Well, first of all, I have to say that, frankly, we may not see any changes whatsoever in the in the long run, or even in the medium run, because the people tend to kind of revert to their baseline pretty quickly after major positive and major negative events, for the most part. But on a more hopeful note, if we do see something positive, perhaps it will be that we recognize that we are more adaptable than we have often thought of ourselves. And in this time of the pandemic, people have done a lot of amazingly creative things to meet needs that were unable to be met in the usual ways, and have been remarkably adaptable to a whole new world. And so perhaps some of that sense of being more resilient and adaptable will persist. Another thing that may have happened is that we’ve had a realization of how interconnected the world is that people and places around the globe are connected. And perhaps this will have even some hopeful, positive effects on our ability to manage climate change. Because of the interconnectedness of the world, you know, what happened in China affects the whole world, what happens in different parts of our own society affect an entire society.

What kind of wisdom will people need to capitalize on the positive societal and/or psychological change after the pandemic?

I suppose that having an ability to be self – reflective, and to keep in mind the sorts of things that people have gone through is part of what might help people to capitalize on this positive change.

Which domain or aspect of social life will show the most significant negative societal and/or psychological change in response to the pandemic?

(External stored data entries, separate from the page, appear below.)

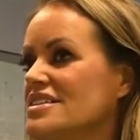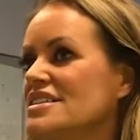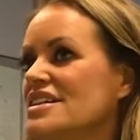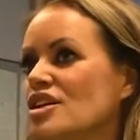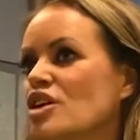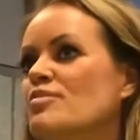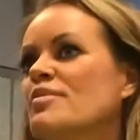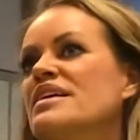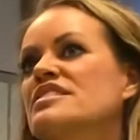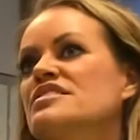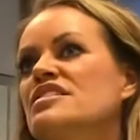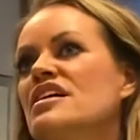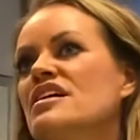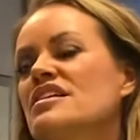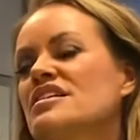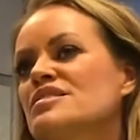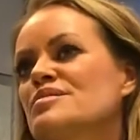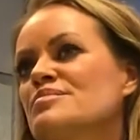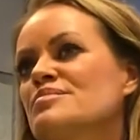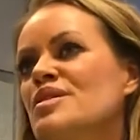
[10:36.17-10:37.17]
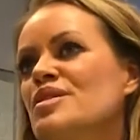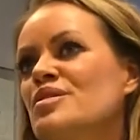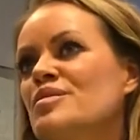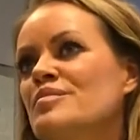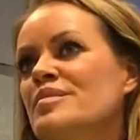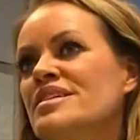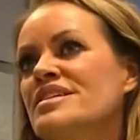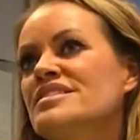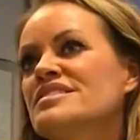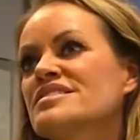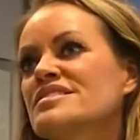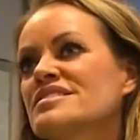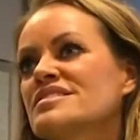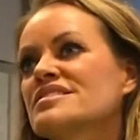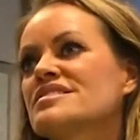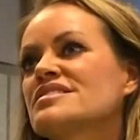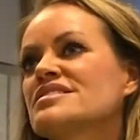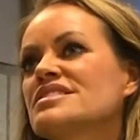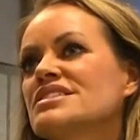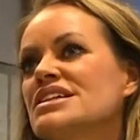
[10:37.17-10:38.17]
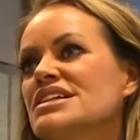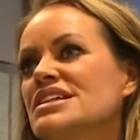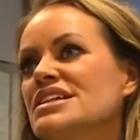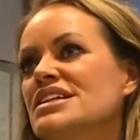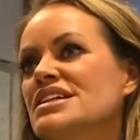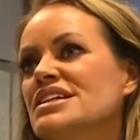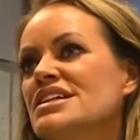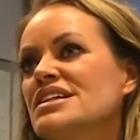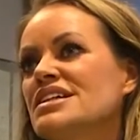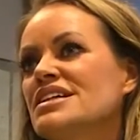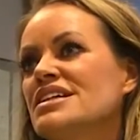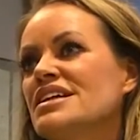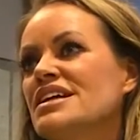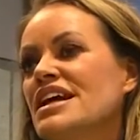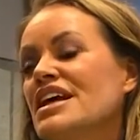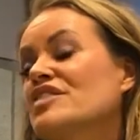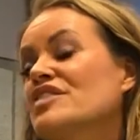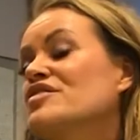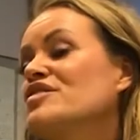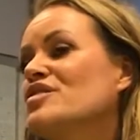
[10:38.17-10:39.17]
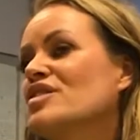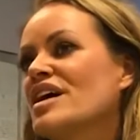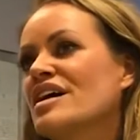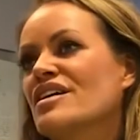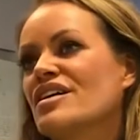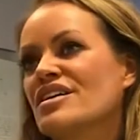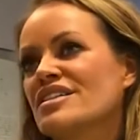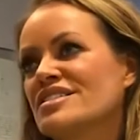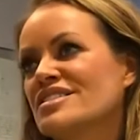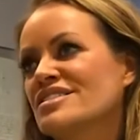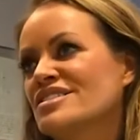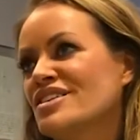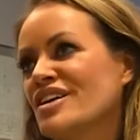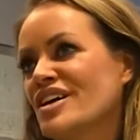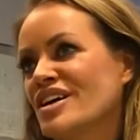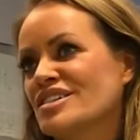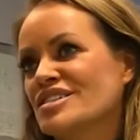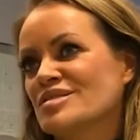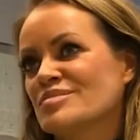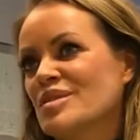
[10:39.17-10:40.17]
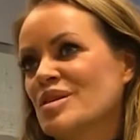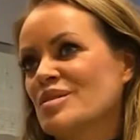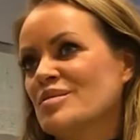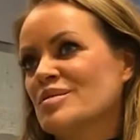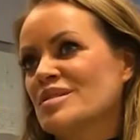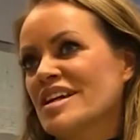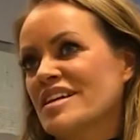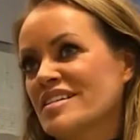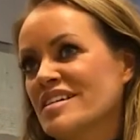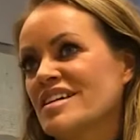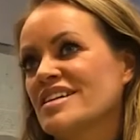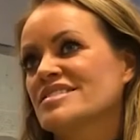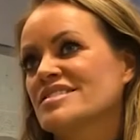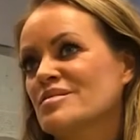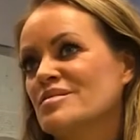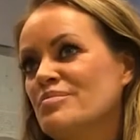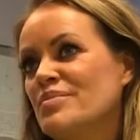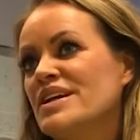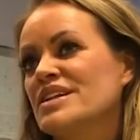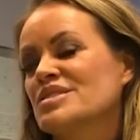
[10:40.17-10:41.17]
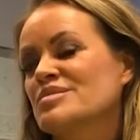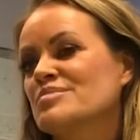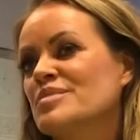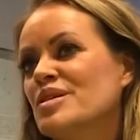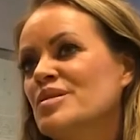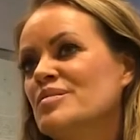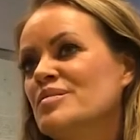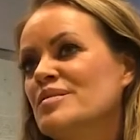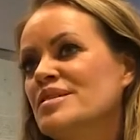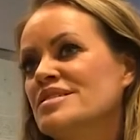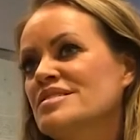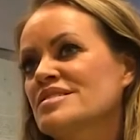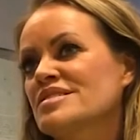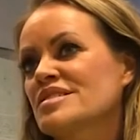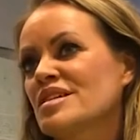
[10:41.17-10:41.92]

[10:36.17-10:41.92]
Now, my darkest moment, if you can call it a darkest moment, I think it's the best moment.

In our own data, as well as the data of others, what I’ve been seeing is a lot of fear, a lot of uncertainty and the sort of common in people turning more conservative, people being more [and I mean, that in the sense of the sort of terror management circle the wagons] being concerned with your own in group and less concerned with the welfare of others. It’s a sort of natural tendency when people have scarce resources or feel afraid and see more of that which in some ways does come out politically. And another, maybe connected place where we’re seeing some potential negative longer term effects are in people’s willingness or ability to trust in science. Sometimes I think that we may have lost a couple thousand years of human progress in the way that the misinformation and lack of information and lack of respect for scientific ways of knowing have been brought about as a result of this pandemic and the polarization of it. And so that’s something that I am actually quite concerned about, as are many other people.

What kind of wisdom will people need to master to overcome major negative societal and/or psychological changes after the pandemic?

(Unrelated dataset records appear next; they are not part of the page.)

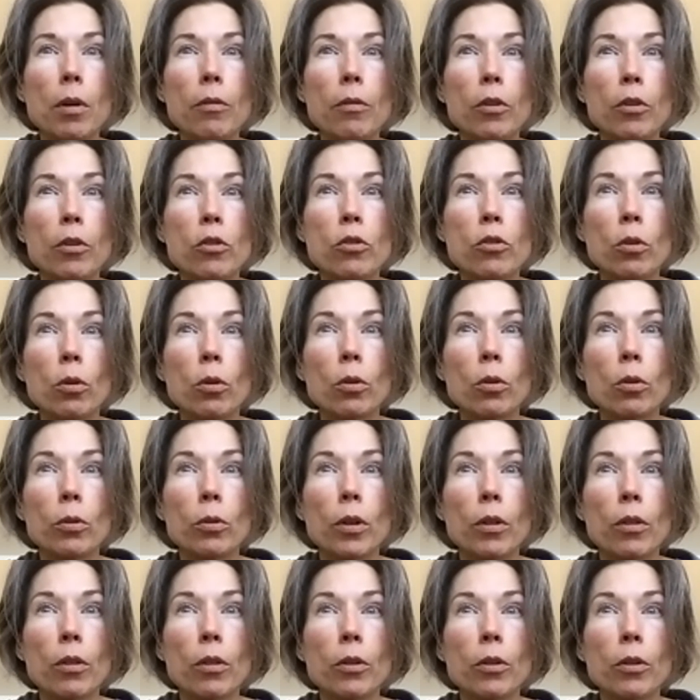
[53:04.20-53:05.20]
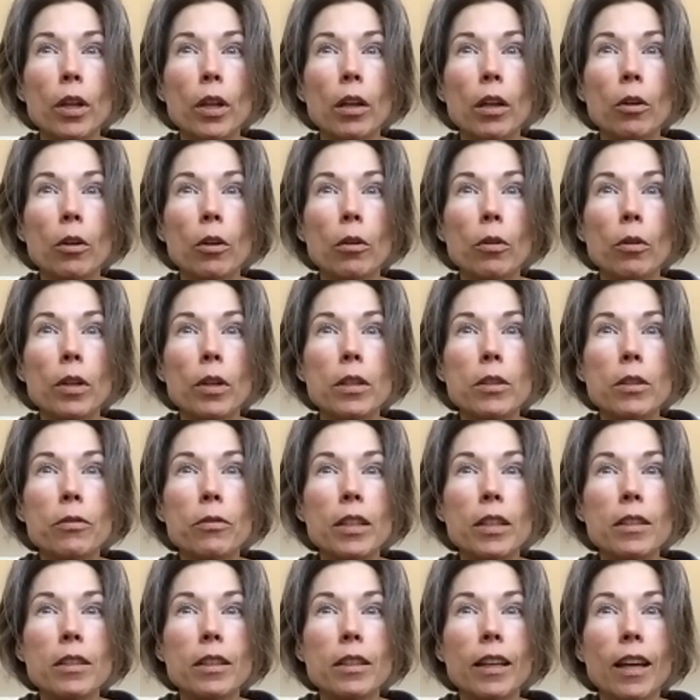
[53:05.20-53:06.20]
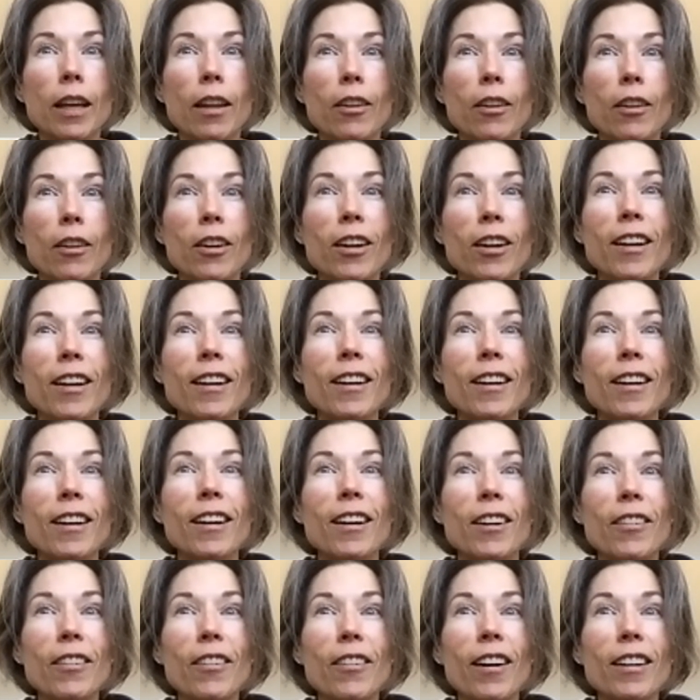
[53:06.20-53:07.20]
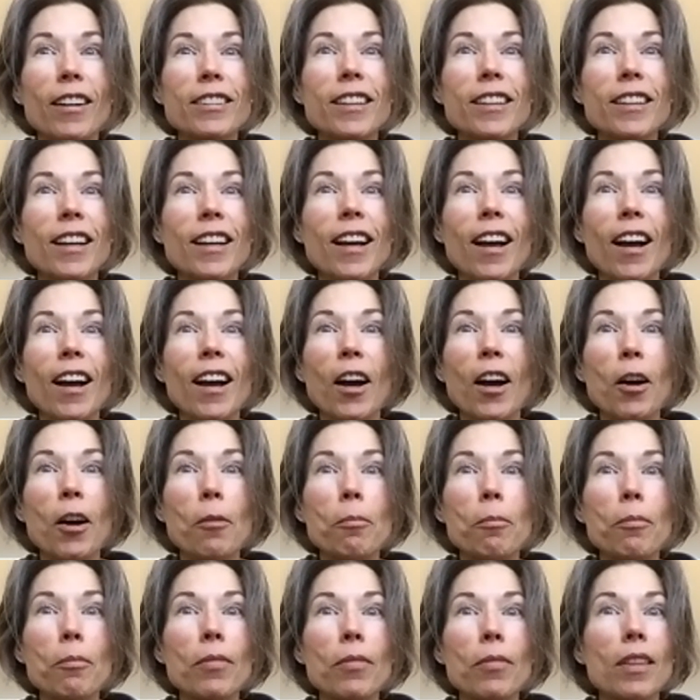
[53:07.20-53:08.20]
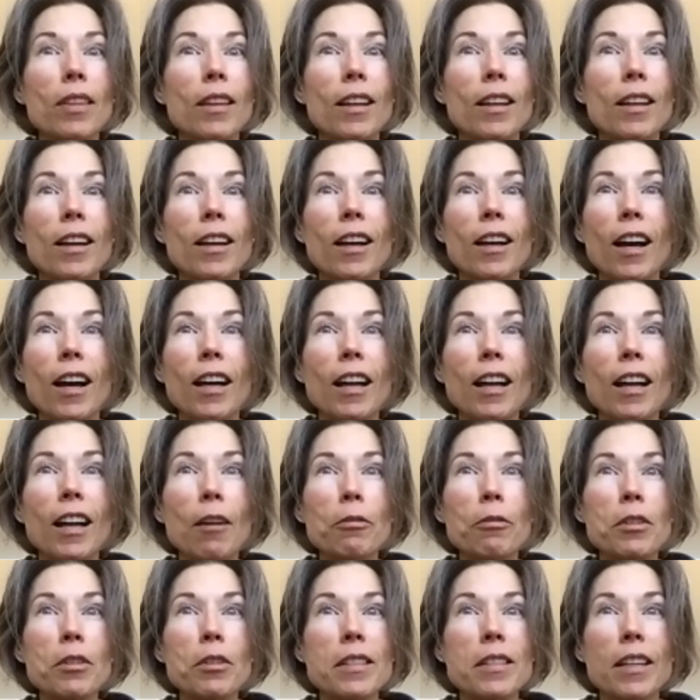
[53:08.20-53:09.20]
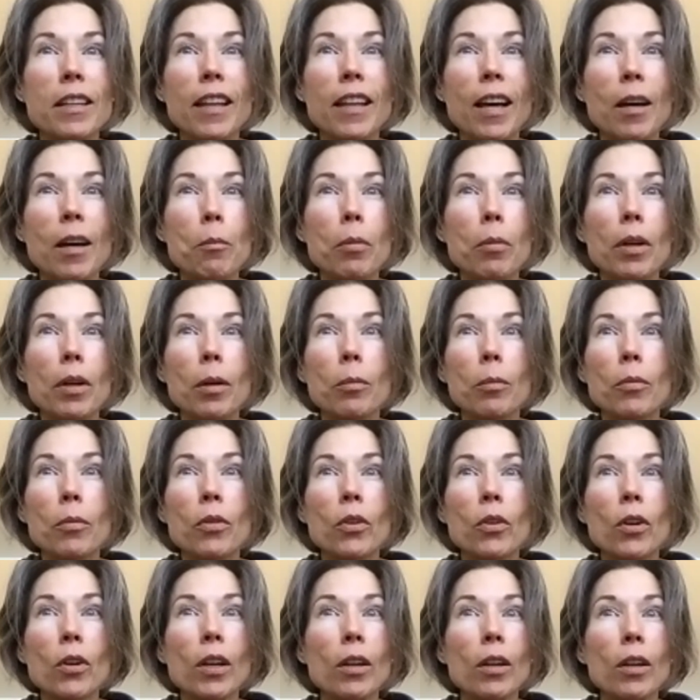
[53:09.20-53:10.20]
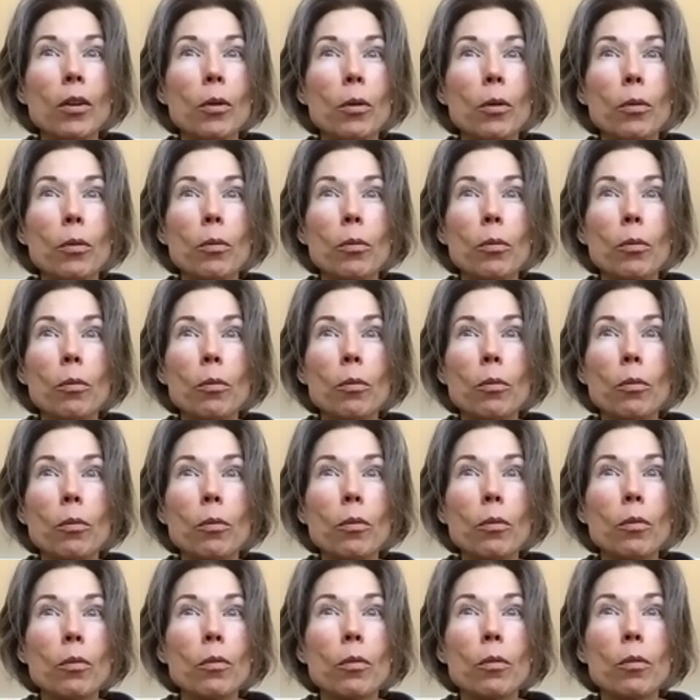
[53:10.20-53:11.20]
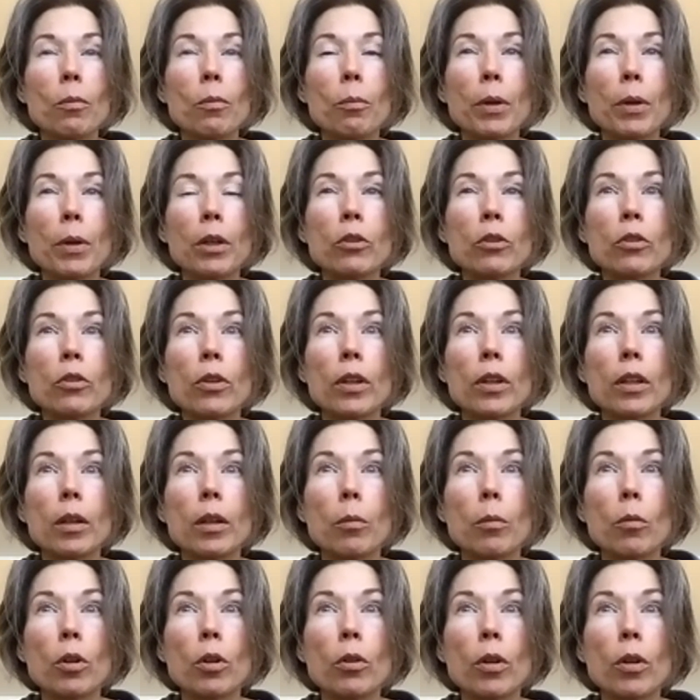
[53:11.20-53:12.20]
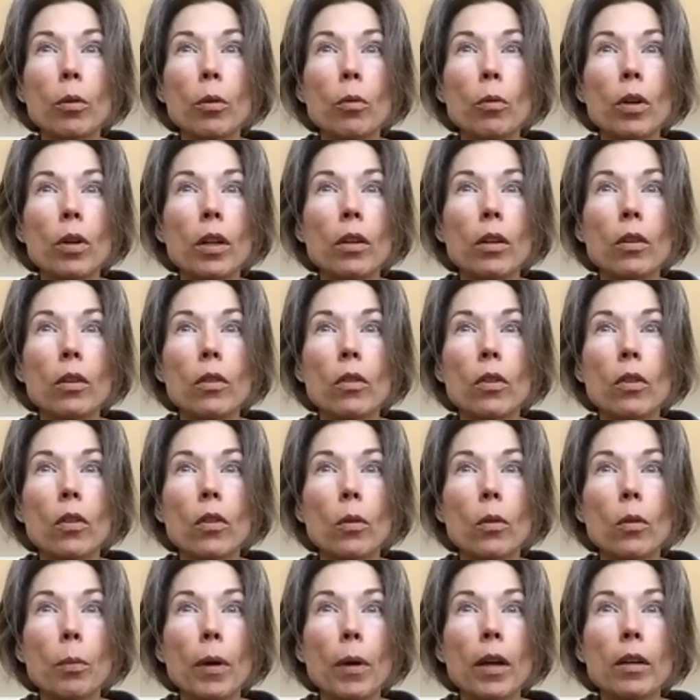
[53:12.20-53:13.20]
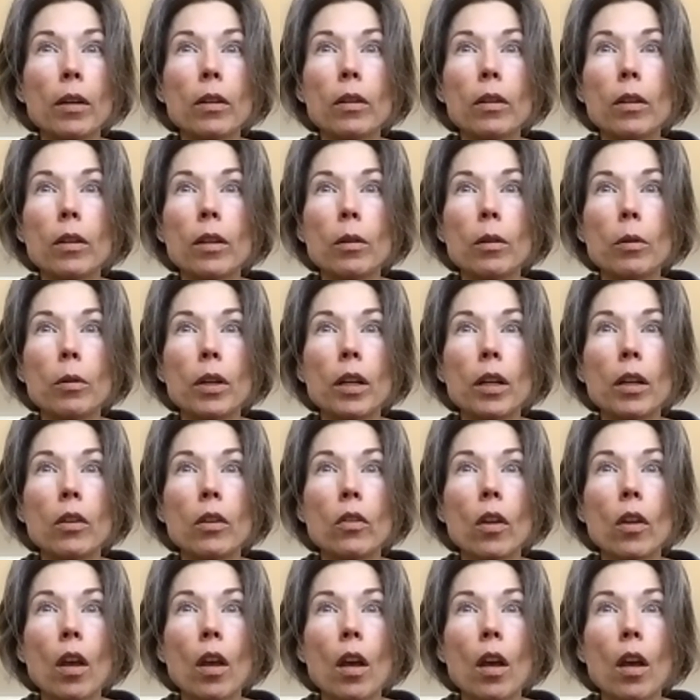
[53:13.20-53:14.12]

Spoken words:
your shoulder at 30 degrees, feet together. Oh gosh, I'd have to see that, but I'm starting to picture it and I'm wondering what it is.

First of all, maybe having compassion for others. We have certainly seen lots of places around the world where people have had compassion and help others through the pandemic. And hopefully, that’s a countervailing force that will take away some of the the rough edges of that conservatism. And having diverse perspectives, foresight, long-term thinking, those sorts of aspects of wisdom are clearly going to be needed, and hopefully, not in short supply, to help people as the world returns to some new normal, after we are past the pandemic.

What piece of wisdom do people need to make it through the pandemic?

What I would say is that discernment process, the old, figuring out what you can change, figuring out what you have to just accept. We’ve seen in our data, again, with several of the COVID studies I’m involved with it, that there are a lot of ways that people can be a agentic and change their situations for the better. As well as having to accept, having to note,  nobody wanted this, nobody likes all the restrictions on their behavior, and movement and so on. Just a lot of acceptance, a lot of things that people need to do that they didn’t want to do, but but being able to sort of lean into that. So that’s really a process of discernment, which I think is kind of the core of wisdom. And maybe getting that practice, through this pandemic will have made people more wise and resilient. That’s my hope anyway.